§ INPUT DATA
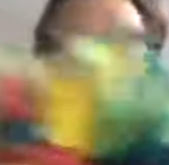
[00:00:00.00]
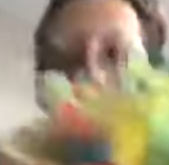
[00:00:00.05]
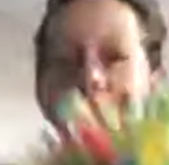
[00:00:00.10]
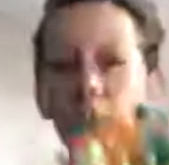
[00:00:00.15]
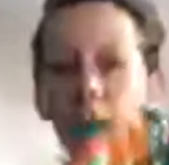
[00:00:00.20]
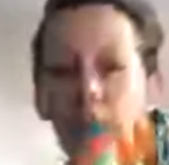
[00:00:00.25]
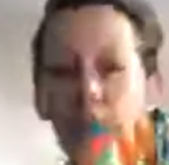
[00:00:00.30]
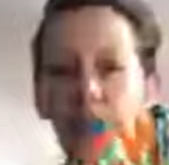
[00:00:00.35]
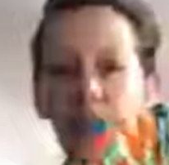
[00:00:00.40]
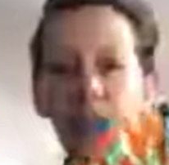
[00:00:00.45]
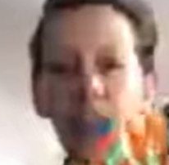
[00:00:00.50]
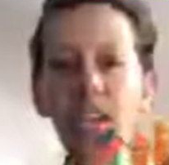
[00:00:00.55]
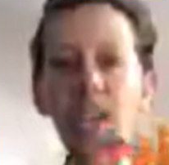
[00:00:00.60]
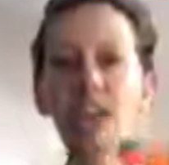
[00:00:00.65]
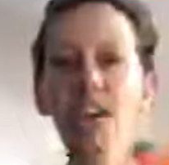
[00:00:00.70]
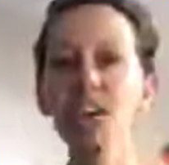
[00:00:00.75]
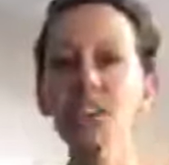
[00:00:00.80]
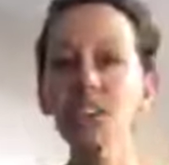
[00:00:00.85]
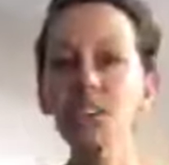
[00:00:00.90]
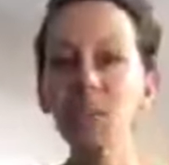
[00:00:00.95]
Okay,
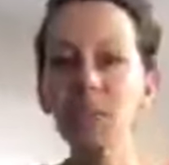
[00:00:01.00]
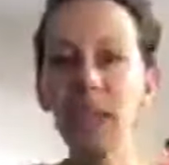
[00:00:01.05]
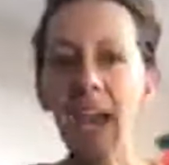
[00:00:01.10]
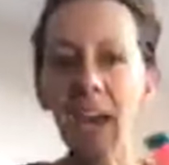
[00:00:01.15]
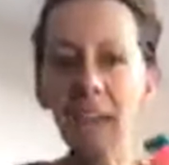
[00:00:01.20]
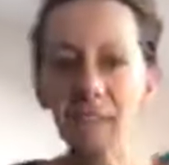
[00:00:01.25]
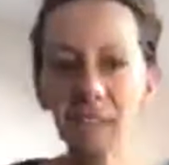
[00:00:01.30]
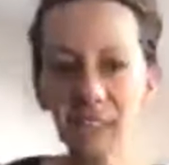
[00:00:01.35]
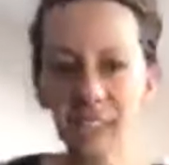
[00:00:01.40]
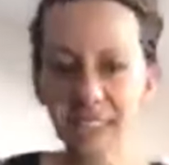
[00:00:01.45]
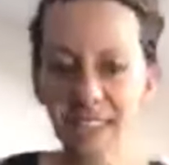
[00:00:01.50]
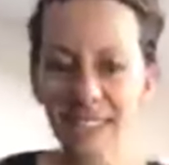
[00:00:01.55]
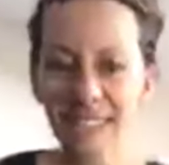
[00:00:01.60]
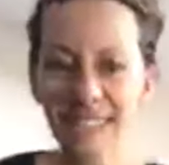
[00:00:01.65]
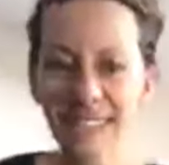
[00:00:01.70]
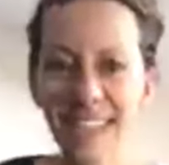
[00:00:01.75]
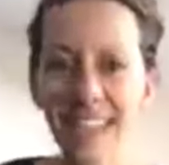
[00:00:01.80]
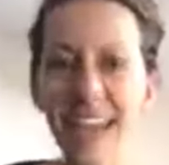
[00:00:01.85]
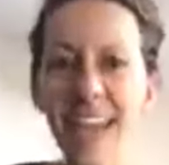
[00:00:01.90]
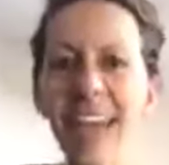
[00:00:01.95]
so we have
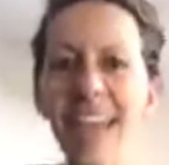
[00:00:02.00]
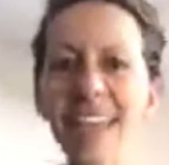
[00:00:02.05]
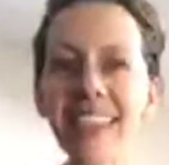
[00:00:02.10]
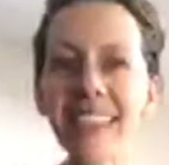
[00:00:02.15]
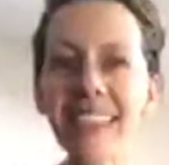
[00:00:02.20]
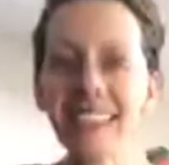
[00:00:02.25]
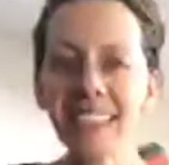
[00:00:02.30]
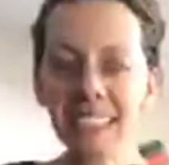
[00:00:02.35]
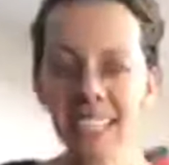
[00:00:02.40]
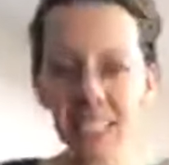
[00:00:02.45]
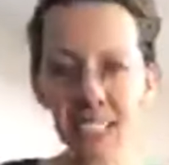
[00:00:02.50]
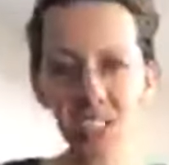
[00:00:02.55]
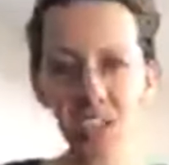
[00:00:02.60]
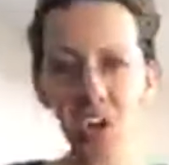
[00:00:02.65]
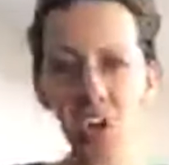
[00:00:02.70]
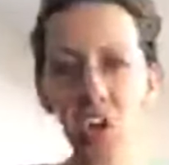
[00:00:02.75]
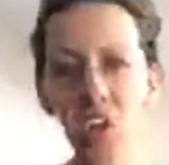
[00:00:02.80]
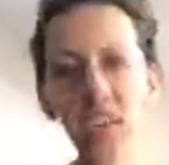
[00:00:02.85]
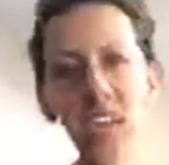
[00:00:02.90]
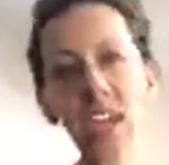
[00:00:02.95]
this. This is
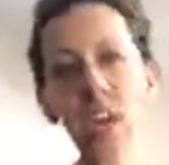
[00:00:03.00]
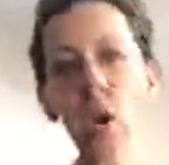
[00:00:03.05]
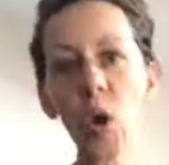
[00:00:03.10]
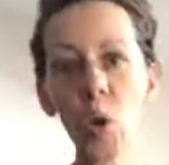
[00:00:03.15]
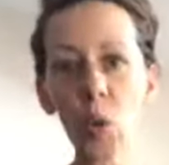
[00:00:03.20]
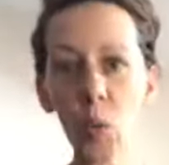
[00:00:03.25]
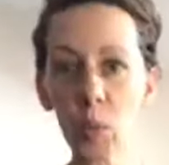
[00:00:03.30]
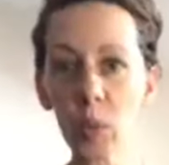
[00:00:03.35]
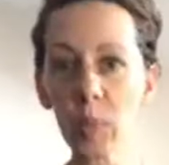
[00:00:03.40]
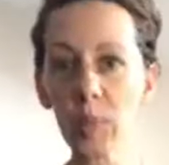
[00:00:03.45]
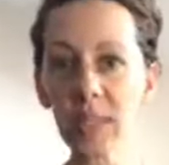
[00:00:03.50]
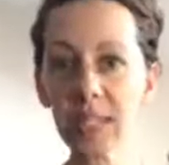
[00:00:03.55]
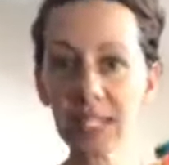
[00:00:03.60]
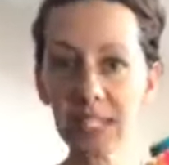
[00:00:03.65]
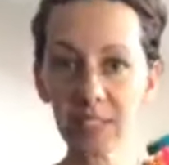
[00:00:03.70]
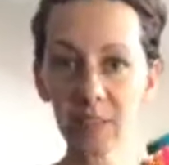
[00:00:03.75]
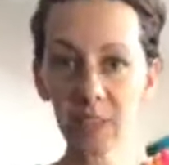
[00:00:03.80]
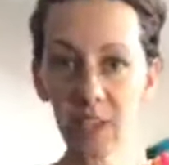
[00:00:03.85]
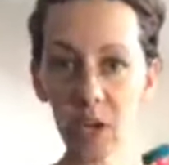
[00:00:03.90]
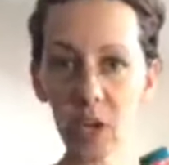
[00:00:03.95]
called a Hoberman
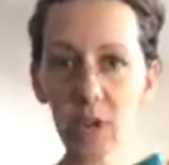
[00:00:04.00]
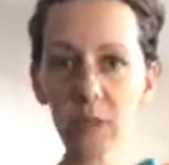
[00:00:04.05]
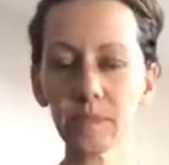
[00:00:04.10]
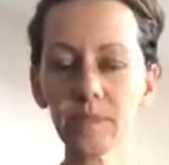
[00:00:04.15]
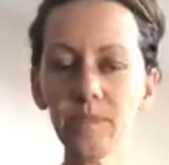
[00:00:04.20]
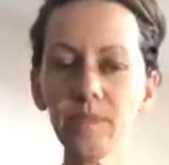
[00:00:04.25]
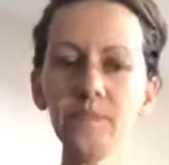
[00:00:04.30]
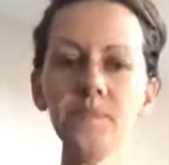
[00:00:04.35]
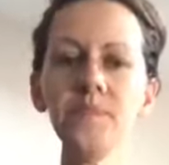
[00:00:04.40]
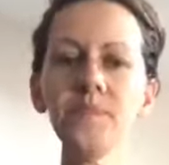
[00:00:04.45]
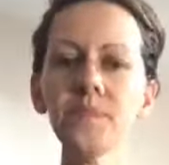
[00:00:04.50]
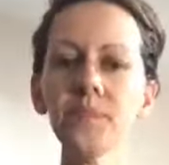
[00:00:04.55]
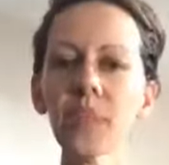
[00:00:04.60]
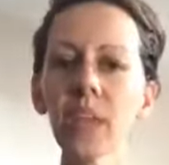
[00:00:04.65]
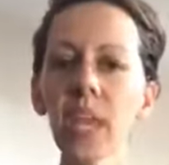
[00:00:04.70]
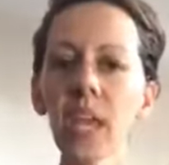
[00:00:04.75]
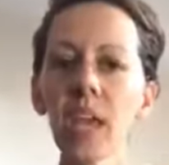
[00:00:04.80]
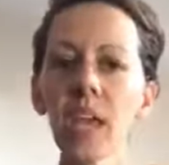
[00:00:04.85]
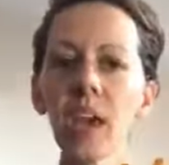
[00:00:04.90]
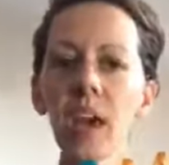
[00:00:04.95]
sphere.
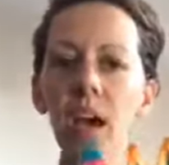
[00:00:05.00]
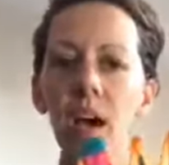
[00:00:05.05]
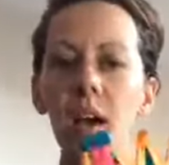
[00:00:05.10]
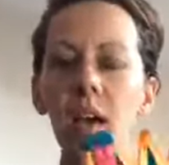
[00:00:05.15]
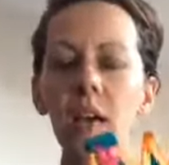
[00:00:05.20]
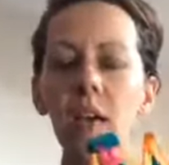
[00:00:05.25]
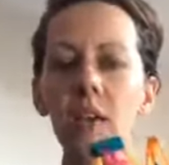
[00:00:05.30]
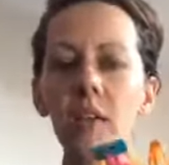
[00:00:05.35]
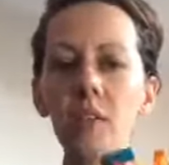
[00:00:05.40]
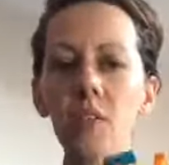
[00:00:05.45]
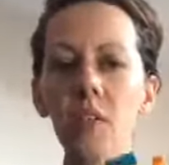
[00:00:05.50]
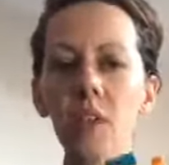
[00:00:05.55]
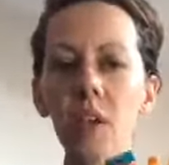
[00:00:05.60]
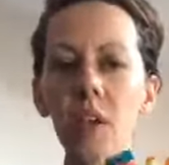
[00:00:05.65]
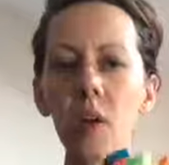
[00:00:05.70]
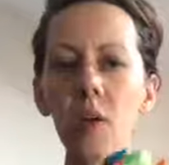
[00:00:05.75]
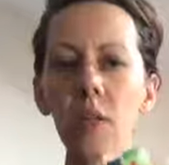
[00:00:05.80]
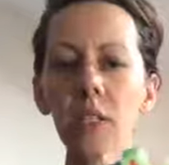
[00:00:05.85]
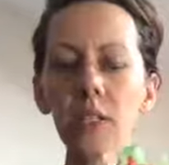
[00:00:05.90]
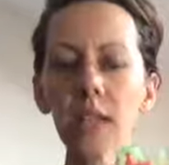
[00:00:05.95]
You can
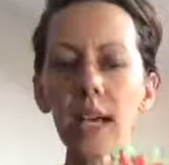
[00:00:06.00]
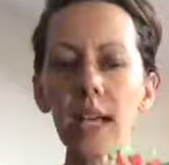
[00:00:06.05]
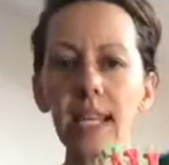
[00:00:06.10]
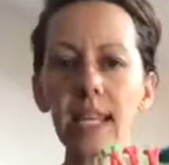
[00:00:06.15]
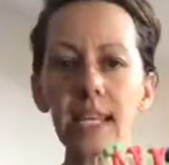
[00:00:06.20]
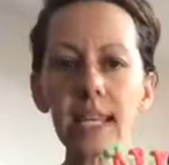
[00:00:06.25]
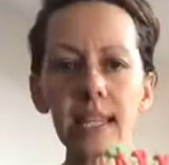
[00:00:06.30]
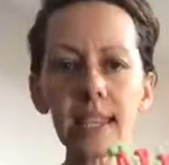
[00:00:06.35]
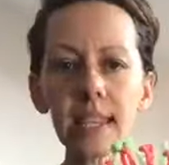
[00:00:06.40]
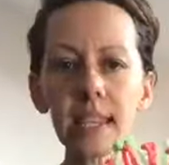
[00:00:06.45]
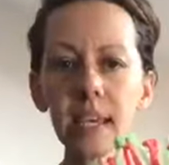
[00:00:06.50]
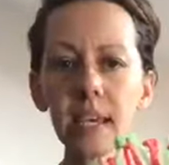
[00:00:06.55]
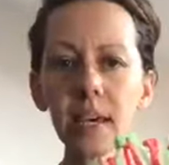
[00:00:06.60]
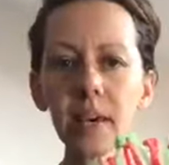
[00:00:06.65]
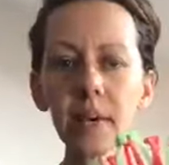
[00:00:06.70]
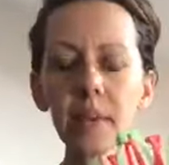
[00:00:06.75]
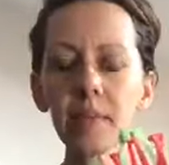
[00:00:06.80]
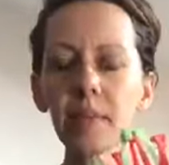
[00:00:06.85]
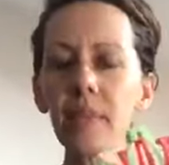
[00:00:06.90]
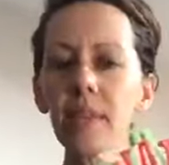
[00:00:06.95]
go online and get
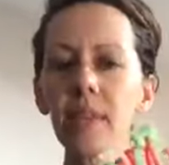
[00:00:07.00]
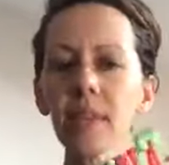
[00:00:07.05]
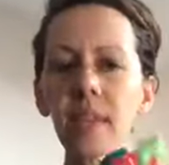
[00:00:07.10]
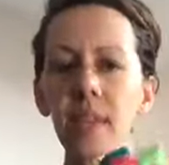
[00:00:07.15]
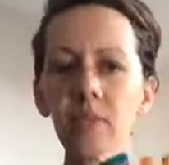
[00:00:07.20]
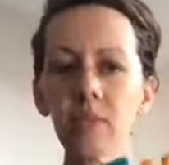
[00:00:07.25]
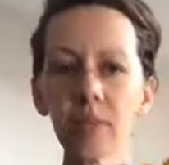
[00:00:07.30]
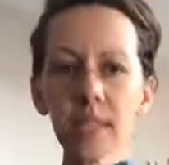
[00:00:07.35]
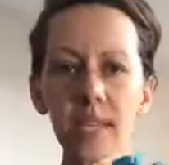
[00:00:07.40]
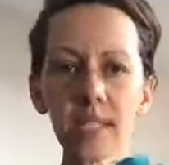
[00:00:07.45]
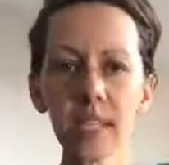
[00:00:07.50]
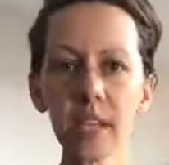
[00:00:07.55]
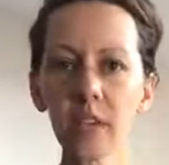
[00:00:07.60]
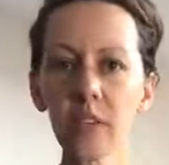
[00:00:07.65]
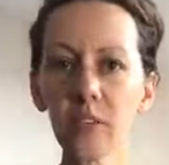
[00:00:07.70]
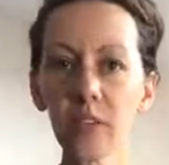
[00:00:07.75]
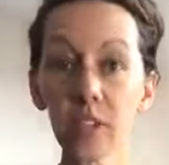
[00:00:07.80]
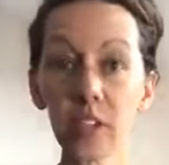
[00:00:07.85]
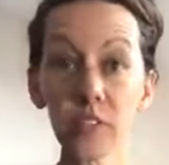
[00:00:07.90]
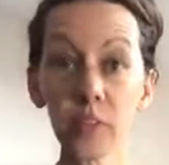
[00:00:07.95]
them. They
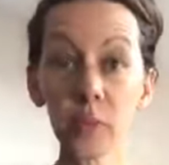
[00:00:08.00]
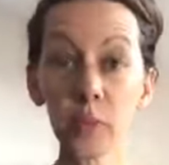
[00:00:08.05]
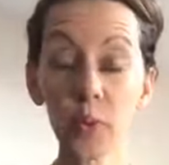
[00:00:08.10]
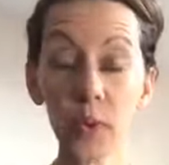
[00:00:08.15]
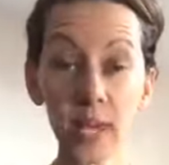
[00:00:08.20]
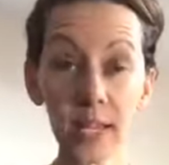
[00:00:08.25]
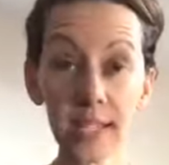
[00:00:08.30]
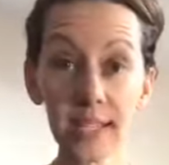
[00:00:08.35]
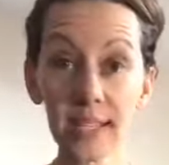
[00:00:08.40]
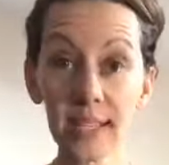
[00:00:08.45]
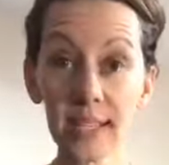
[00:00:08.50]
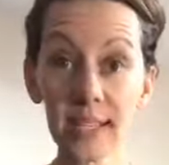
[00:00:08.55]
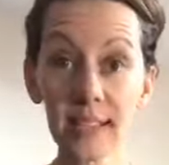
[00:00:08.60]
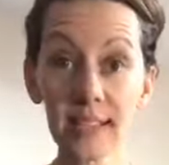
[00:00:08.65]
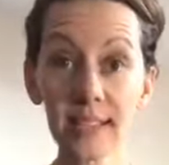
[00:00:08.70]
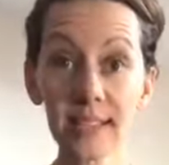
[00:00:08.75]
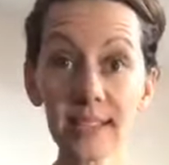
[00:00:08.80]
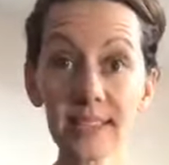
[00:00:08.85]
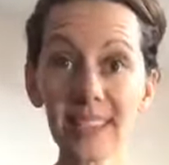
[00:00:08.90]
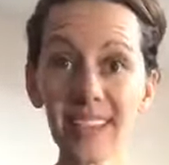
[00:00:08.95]
retail for different
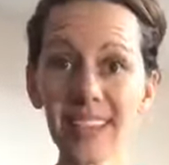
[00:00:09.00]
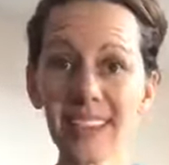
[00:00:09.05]
prices.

§ WORK REQUIRED
Write the listing out again in full and unchanged, minus any pictures.

§ RESPONSE
[00:00:00.00]
[00:00:00.05]
[00:00:00.10]
[00:00:00.15]
[00:00:00.20]
[00:00:00.25]
[00:00:00.30]
[00:00:00.35]
[00:00:00.40]
[00:00:00.45]
[00:00:00.50]
[00:00:00.55]
[00:00:00.60]
[00:00:00.65]
[00:00:00.70]
[00:00:00.75]
[00:00:00.80]
[00:00:00.85]
[00:00:00.90]
[00:00:00.95]
Okay,
[00:00:01.00]
[00:00:01.05]
[00:00:01.10]
[00:00:01.15]
[00:00:01.20]
[00:00:01.25]
[00:00:01.30]
[00:00:01.35]
[00:00:01.40]
[00:00:01.45]
[00:00:01.50]
[00:00:01.55]
[00:00:01.60]
[00:00:01.65]
[00:00:01.70]
[00:00:01.75]
[00:00:01.80]
[00:00:01.85]
[00:00:01.90]
[00:00:01.95]
so we have
[00:00:02.00]
[00:00:02.05]
[00:00:02.10]
[00:00:02.15]
[00:00:02.20]
[00:00:02.25]
[00:00:02.30]
[00:00:02.35]
[00:00:02.40]
[00:00:02.45]
[00:00:02.50]
[00:00:02.55]
[00:00:02.60]
[00:00:02.65]
[00:00:02.70]
[00:00:02.75]
[00:00:02.80]
[00:00:02.85]
[00:00:02.90]
[00:00:02.95]
this. This is
[00:00:03.00]
[00:00:03.05]
[00:00:03.10]
[00:00:03.15]
[00:00:03.20]
[00:00:03.25]
[00:00:03.30]
[00:00:03.35]
[00:00:03.40]
[00:00:03.45]
[00:00:03.50]
[00:00:03.55]
[00:00:03.60]
[00:00:03.65]
[00:00:03.70]
[00:00:03.75]
[00:00:03.80]
[00:00:03.85]
[00:00:03.90]
[00:00:03.95]
called a Hoberman
[00:00:04.00]
[00:00:04.05]
[00:00:04.10]
[00:00:04.15]
[00:00:04.20]
[00:00:04.25]
[00:00:04.30]
[00:00:04.35]
[00:00:04.40]
[00:00:04.45]
[00:00:04.50]
[00:00:04.55]
[00:00:04.60]
[00:00:04.65]
[00:00:04.70]
[00:00:04.75]
[00:00:04.80]
[00:00:04.85]
[00:00:04.90]
[00:00:04.95]
sphere.
[00:00:05.00]
[00:00:05.05]
[00:00:05.10]
[00:00:05.15]
[00:00:05.20]
[00:00:05.25]
[00:00:05.30]
[00:00:05.35]
[00:00:05.40]
[00:00:05.45]
[00:00:05.50]
[00:00:05.55]
[00:00:05.60]
[00:00:05.65]
[00:00:05.70]
[00:00:05.75]
[00:00:05.80]
[00:00:05.85]
[00:00:05.90]
[00:00:05.95]
You can
[00:00:06.00]
[00:00:06.05]
[00:00:06.10]
[00:00:06.15]
[00:00:06.20]
[00:00:06.25]
[00:00:06.30]
[00:00:06.35]
[00:00:06.40]
[00:00:06.45]
[00:00:06.50]
[00:00:06.55]
[00:00:06.60]
[00:00:06.65]
[00:00:06.70]
[00:00:06.75]
[00:00:06.80]
[00:00:06.85]
[00:00:06.90]
[00:00:06.95]
go online and get
[00:00:07.00]
[00:00:07.05]
[00:00:07.10]
[00:00:07.15]
[00:00:07.20]
[00:00:07.25]
[00:00:07.30]
[00:00:07.35]
[00:00:07.40]
[00:00:07.45]
[00:00:07.50]
[00:00:07.55]
[00:00:07.60]
[00:00:07.65]
[00:00:07.70]
[00:00:07.75]
[00:00:07.80]
[00:00:07.85]
[00:00:07.90]
[00:00:07.95]
them. They
[00:00:08.00]
[00:00:08.05]
[00:00:08.10]
[00:00:08.15]
[00:00:08.20]
[00:00:08.25]
[00:00:08.30]
[00:00:08.35]
[00:00:08.40]
[00:00:08.45]
[00:00:08.50]
[00:00:08.55]
[00:00:08.60]
[00:00:08.65]
[00:00:08.70]
[00:00:08.75]
[00:00:08.80]
[00:00:08.85]
[00:00:08.90]
[00:00:08.95]
retail for different
[00:00:09.00]
[00:00:09.05]
prices.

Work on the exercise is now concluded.